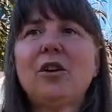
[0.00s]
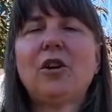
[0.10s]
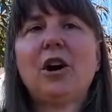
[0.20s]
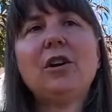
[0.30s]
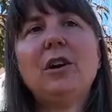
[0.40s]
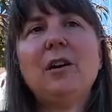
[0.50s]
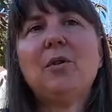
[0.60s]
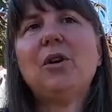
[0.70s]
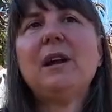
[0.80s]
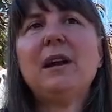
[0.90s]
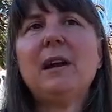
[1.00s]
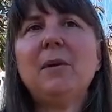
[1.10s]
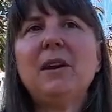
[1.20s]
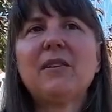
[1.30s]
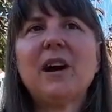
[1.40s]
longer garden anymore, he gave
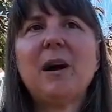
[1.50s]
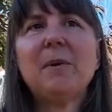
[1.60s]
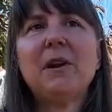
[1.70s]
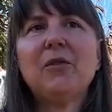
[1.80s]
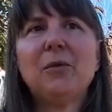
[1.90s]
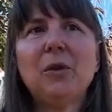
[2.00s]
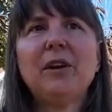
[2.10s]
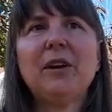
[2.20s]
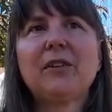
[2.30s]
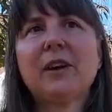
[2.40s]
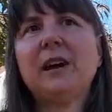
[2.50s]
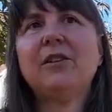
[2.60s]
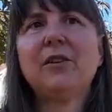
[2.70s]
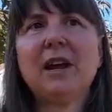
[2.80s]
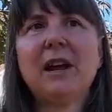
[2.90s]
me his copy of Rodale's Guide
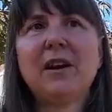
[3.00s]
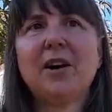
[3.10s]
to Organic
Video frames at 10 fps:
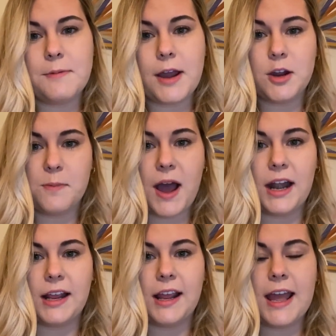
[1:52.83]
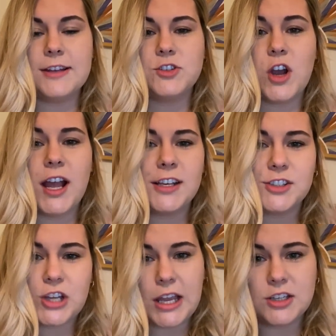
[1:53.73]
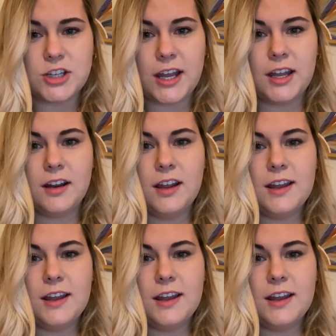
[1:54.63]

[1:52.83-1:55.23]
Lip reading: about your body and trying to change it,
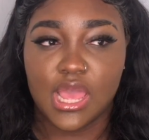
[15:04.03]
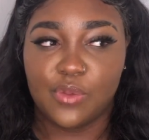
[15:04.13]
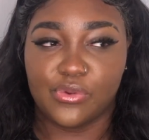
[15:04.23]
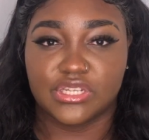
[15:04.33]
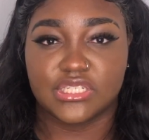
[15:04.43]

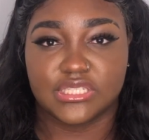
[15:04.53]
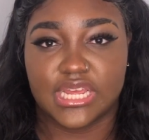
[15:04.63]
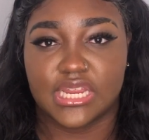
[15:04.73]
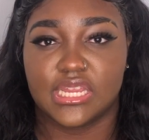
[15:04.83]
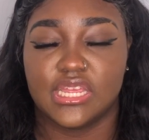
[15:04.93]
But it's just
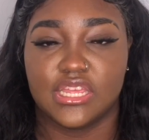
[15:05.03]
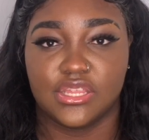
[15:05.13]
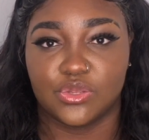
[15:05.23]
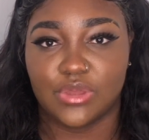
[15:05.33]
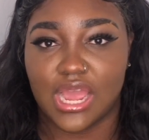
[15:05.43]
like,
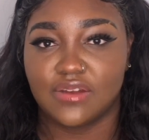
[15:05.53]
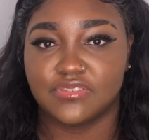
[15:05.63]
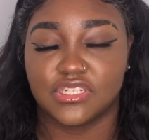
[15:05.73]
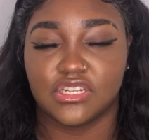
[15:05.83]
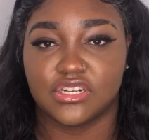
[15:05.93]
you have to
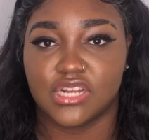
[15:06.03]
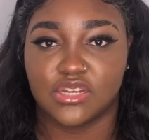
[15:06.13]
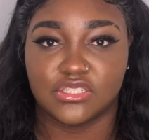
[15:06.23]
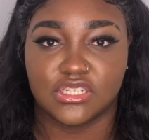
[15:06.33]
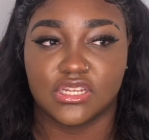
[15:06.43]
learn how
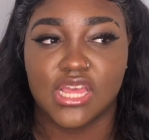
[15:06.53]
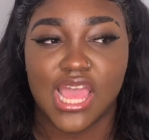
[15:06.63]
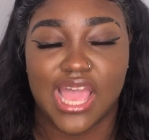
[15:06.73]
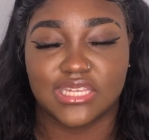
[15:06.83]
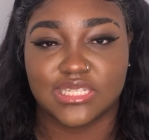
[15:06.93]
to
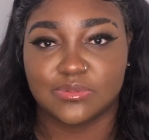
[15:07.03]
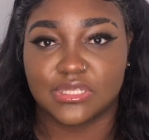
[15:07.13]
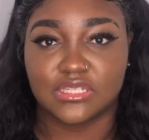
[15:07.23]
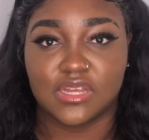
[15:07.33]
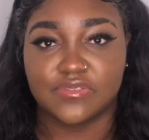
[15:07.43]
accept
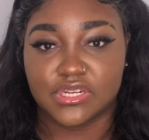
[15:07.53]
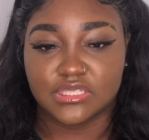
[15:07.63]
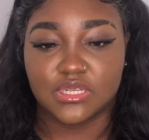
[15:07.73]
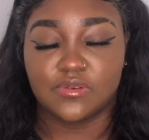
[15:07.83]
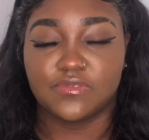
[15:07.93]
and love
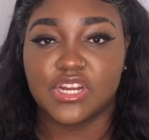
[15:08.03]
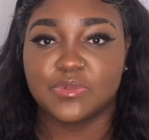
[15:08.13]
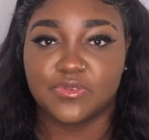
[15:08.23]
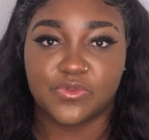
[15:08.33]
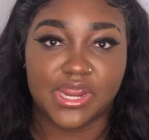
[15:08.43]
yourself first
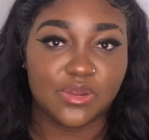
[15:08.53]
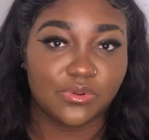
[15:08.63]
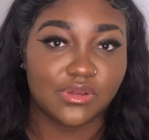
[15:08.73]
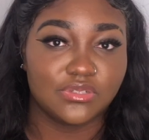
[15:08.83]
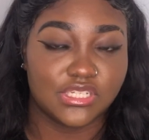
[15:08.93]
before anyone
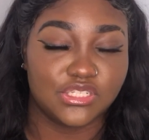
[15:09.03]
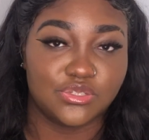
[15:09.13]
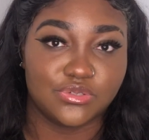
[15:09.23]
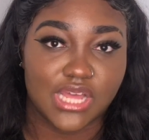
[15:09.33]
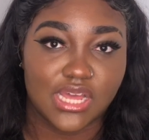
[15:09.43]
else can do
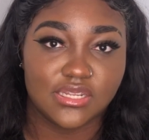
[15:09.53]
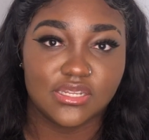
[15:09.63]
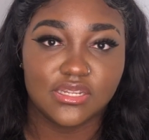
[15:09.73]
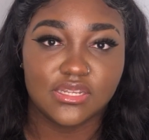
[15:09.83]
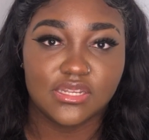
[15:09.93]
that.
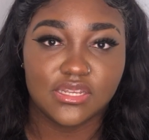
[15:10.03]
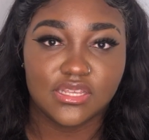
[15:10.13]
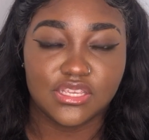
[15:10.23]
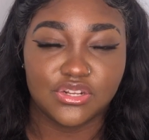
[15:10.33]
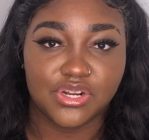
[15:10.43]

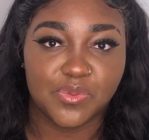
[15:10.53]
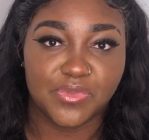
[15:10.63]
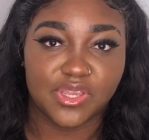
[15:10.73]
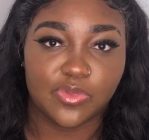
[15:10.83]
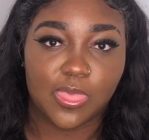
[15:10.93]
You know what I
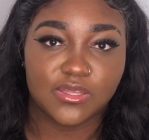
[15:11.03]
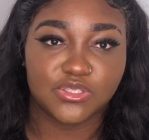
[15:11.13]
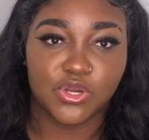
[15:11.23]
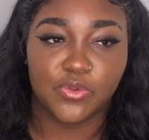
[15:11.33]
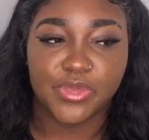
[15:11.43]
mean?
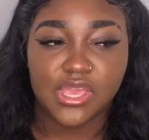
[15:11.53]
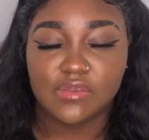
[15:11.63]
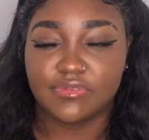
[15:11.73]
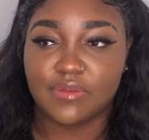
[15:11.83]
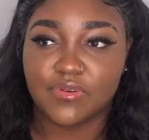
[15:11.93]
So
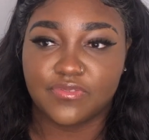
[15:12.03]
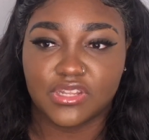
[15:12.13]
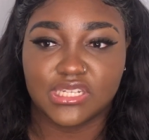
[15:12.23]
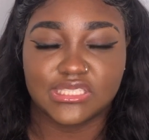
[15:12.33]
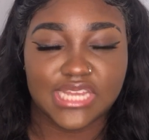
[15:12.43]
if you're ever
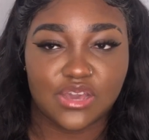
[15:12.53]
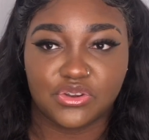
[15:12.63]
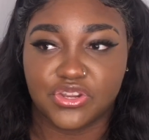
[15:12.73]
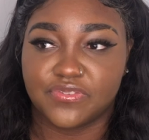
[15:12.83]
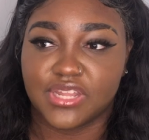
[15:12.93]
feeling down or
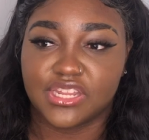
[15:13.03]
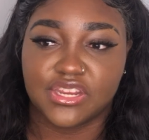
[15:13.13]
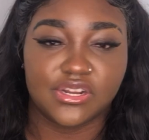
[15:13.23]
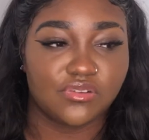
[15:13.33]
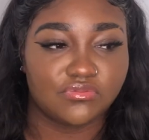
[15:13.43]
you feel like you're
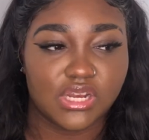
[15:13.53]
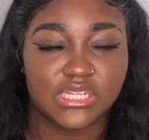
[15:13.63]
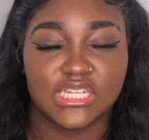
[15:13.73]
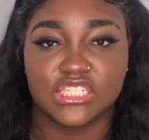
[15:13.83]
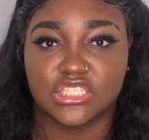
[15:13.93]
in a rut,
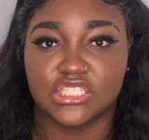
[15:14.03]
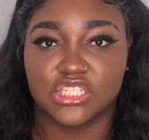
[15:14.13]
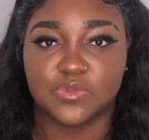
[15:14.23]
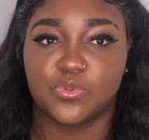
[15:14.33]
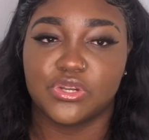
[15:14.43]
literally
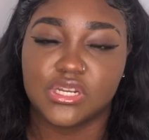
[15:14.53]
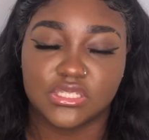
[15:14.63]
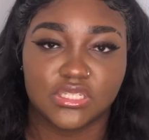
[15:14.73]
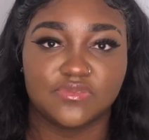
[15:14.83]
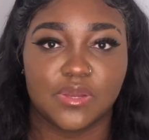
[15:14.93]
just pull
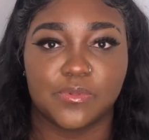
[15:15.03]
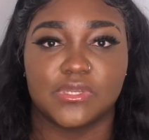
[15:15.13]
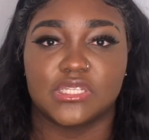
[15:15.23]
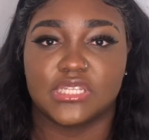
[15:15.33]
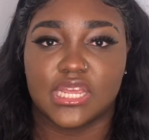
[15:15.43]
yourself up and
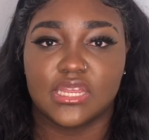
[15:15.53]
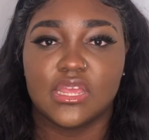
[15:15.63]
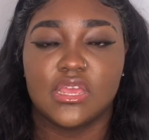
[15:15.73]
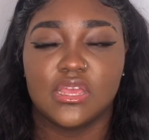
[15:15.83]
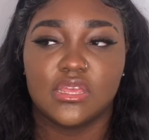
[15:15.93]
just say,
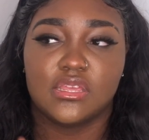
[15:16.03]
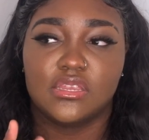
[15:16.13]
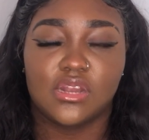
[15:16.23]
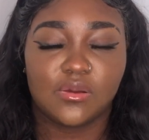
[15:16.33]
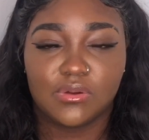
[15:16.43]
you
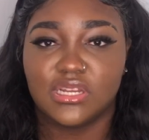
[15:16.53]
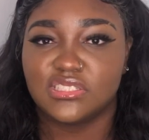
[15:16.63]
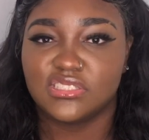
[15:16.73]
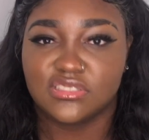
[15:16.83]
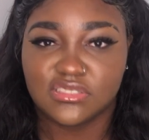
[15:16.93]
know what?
______________________________
§ DIRECTIONS FOR THIS TASK:
Restate all entries exactly; pictures stay out.

§ TASK SOLUTION:
[0.00s]
[0.10s]
[0.20s]
[0.30s]
[0.40s]
[0.50s]
[0.60s]
[0.70s]
[0.80s]
[0.90s]
[1.00s]
[1.10s]
[1.20s]
[1.30s]
[1.40s]
longer garden anymore, he gave
[1.50s]
[1.60s]
[1.70s]
[1.80s]
[1.90s]
[2.00s]
[2.10s]
[2.20s]
[2.30s]
[2.40s]
[2.50s]
[2.60s]
[2.70s]
[2.80s]
[2.90s]
me his copy of Rodale's Guide
[3.00s]
[3.10s]
to Organic
Video frames at 10 fps:
[1:52.83]
[1:53.73]
[1:54.63]

[1:52.83-1:55.23]
Lip reading: about your body and trying to change it,
[15:04.03]
[15:04.13]
[15:04.23]
[15:04.33]
[15:04.43]

[15:04.53]
[15:04.63]
[15:04.73]
[15:04.83]
[15:04.93]
But it's just
[15:05.03]
[15:05.13]
[15:05.23]
[15:05.33]
[15:05.43]
like,
[15:05.53]
[15:05.63]
[15:05.73]
[15:05.83]
[15:05.93]
you have to
[15:06.03]
[15:06.13]
[15:06.23]
[15:06.33]
[15:06.43]
learn how
[15:06.53]
[15:06.63]
[15:06.73]
[15:06.83]
[15:06.93]
to
[15:07.03]
[15:07.13]
[15:07.23]
[15:07.33]
[15:07.43]
accept
[15:07.53]
[15:07.63]
[15:07.73]
[15:07.83]
[15:07.93]
and love
[15:08.03]
[15:08.13]
[15:08.23]
[15:08.33]
[15:08.43]
yourself first
[15:08.53]
[15:08.63]
[15:08.73]
[15:08.83]
[15:08.93]
before anyone
[15:09.03]
[15:09.13]
[15:09.23]
[15:09.33]
[15:09.43]
else can do
[15:09.53]
[15:09.63]
[15:09.73]
[15:09.83]
[15:09.93]
that.
[15:10.03]
[15:10.13]
[15:10.23]
[15:10.33]
[15:10.43]

[15:10.53]
[15:10.63]
[15:10.73]
[15:10.83]
[15:10.93]
You know what I
[15:11.03]
[15:11.13]
[15:11.23]
[15:11.33]
[15:11.43]
mean?
[15:11.53]
[15:11.63]
[15:11.73]
[15:11.83]
[15:11.93]
So
[15:12.03]
[15:12.13]
[15:12.23]
[15:12.33]
[15:12.43]
if you're ever
[15:12.53]
[15:12.63]
[15:12.73]
[15:12.83]
[15:12.93]
feeling down or
[15:13.03]
[15:13.13]
[15:13.23]
[15:13.33]
[15:13.43]
you feel like you're
[15:13.53]
[15:13.63]
[15:13.73]
[15:13.83]
[15:13.93]
in a rut,
[15:14.03]
[15:14.13]
[15:14.23]
[15:14.33]
[15:14.43]
literally
[15:14.53]
[15:14.63]
[15:14.73]
[15:14.83]
[15:14.93]
just pull
[15:15.03]
[15:15.13]
[15:15.23]
[15:15.33]
[15:15.43]
yourself up and
[15:15.53]
[15:15.63]
[15:15.73]
[15:15.83]
[15:15.93]
just say,
[15:16.03]
[15:16.13]
[15:16.23]
[15:16.33]
[15:16.43]
you
[15:16.53]
[15:16.63]
[15:16.73]
[15:16.83]
[15:16.93]
know what?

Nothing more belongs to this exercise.